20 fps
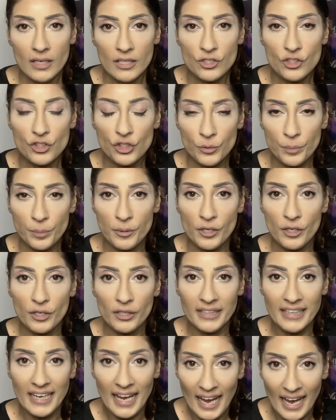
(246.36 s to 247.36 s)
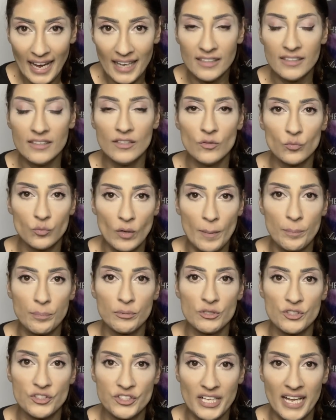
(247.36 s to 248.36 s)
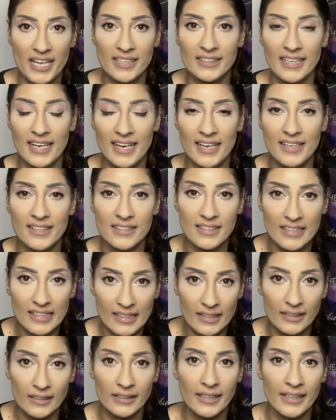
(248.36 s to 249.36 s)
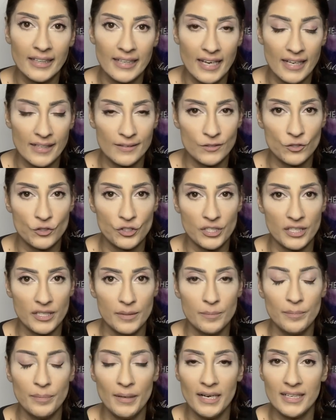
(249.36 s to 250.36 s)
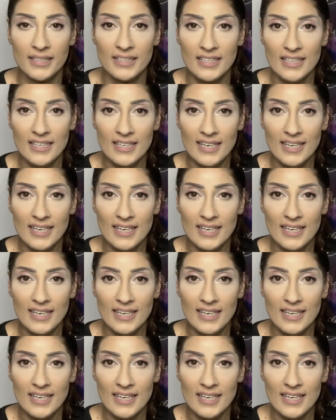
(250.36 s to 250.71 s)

Jupiter can represent a healing energy, but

────────────────────────────────────────

* WHAT YOU NEED TO DO *
An exact copy of the data above is required, printed without its pictures.

* YOUR RESPONSE *
20 fps
(246.36 s to 247.36 s)
(247.36 s to 248.36 s)
(248.36 s to 249.36 s)
(249.36 s to 250.36 s)
(250.36 s to 250.71 s)

Jupiter can represent a healing energy, but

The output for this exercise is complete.